Last weekend was such a perfect social mixture that I feel as if I've had a holiday. It began on Friday night with dinner at our place for three couples, people I met through work about eight years ago. We know each other fairly well, now; they no longer feel like new friends, and they're good relaxing company, although they don't yet feel quite like old friends. The evening was great fun: all the food was well received (hardly any leftovers!!) and the conversation flowed as readily as the wine.
On Saturday my Paramour and I went to stay with my old friend Amy and her children aged 10 and 11. She and I have been friends for more than half our lives, so she is definitely in the 'old friend' category. My Paramour and I have spent so much time at her house that we know where everything is, and she and her children treat us as part of the family. Again, we ate, drank and talked non-stop. Amy has recently split from an unsuitable bloke - a perfectly nice man, but one who turned out to be rather possessive and controlling, and was therefore a slightly inhibiting influence on her friendships over the last couple of years. There were some positive aspects to this, too - he encouraged and supported her to get more qualifications, which has helped her professionally - but my Paramour and I are not sorry he's off the scene. We all relaxed into each other's company in a way we haven't been able to do for a while, and it was a real joy.
Then last night we had our new neighbours round for wine and pizzas. And they're lovely! The children - Jack (six, nearly seven) and Anna (four and a half) - were good company: well behaved, chatty and confident.

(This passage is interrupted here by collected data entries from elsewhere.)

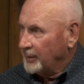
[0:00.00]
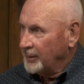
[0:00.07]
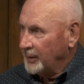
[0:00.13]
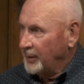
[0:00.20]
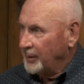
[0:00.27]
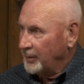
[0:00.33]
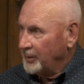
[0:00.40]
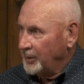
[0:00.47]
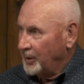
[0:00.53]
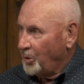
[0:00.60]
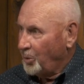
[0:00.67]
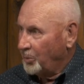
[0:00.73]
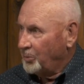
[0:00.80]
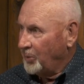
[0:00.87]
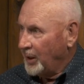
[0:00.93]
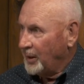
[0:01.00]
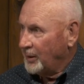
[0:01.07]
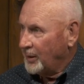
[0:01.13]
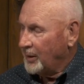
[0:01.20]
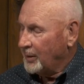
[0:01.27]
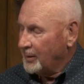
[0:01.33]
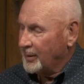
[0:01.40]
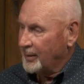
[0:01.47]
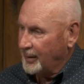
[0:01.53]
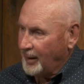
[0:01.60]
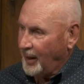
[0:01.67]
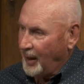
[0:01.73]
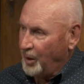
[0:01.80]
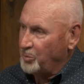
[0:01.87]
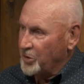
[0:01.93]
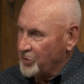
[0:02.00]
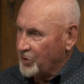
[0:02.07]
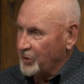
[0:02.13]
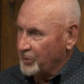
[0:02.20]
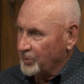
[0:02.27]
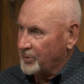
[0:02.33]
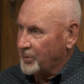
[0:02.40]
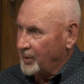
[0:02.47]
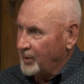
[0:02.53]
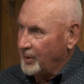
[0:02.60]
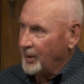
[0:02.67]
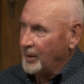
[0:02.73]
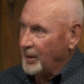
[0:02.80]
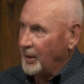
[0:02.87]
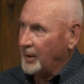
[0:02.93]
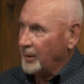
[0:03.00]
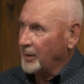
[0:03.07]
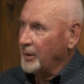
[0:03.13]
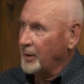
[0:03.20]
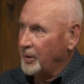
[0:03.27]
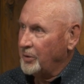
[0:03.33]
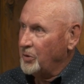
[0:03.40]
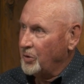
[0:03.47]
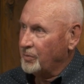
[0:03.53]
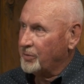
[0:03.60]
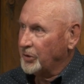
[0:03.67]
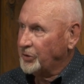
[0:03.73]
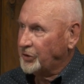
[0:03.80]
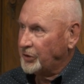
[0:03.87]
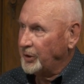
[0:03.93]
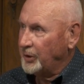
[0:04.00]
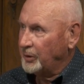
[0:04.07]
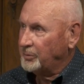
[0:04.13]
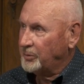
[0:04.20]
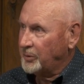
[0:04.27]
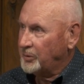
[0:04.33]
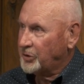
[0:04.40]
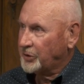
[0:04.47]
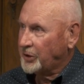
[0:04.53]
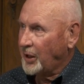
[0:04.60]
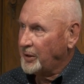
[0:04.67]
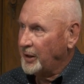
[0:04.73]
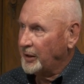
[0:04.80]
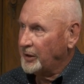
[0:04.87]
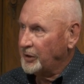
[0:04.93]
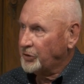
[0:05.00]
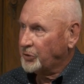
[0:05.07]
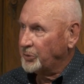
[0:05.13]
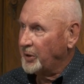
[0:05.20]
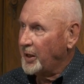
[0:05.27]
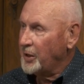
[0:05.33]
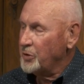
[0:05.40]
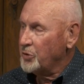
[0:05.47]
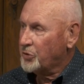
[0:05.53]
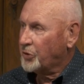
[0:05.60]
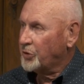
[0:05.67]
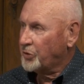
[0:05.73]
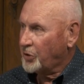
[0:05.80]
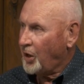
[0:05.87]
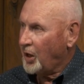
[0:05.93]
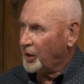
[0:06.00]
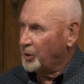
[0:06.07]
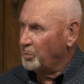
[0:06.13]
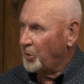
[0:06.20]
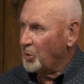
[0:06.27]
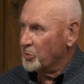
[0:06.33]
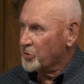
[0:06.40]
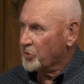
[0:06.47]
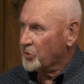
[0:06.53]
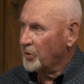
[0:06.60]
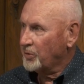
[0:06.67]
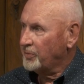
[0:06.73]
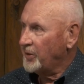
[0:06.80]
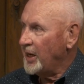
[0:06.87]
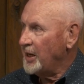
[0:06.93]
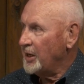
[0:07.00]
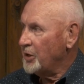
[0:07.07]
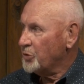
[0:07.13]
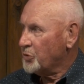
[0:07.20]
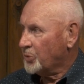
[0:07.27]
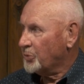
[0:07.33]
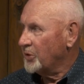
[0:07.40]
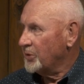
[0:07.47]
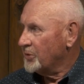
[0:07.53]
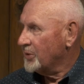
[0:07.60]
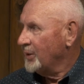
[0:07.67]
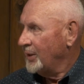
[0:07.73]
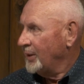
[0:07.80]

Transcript: you, you know, when I was in, uh, in university studying history, they used to talk about survey histories.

Mark is a self-employed builder and Carrie is a teacher, and it didn't take us long to discover that we all share a very similar world view. I think they will be good neighbours. It's too early to know whether they will also be good friends, but all the signs are positive.
It didn't occur to me, until I sat down to write this post, that we'd had such a perfect mix of old friends, new friends, and those inbetween. Friendships do develop, shift and change, and sometimes end. I have felt sad, recently, about a couple of long-standing friendships that seem to be on the way out, so I find it helpful to remember that it's also possible to make new friends. A wise friend said to me recently that friendships ebb and flow like the tide. I value my friends enormously - and that includes my blogfriends *waves to you*. So much so that, if I had to choose between my writing and my friends, my friends would win hands down.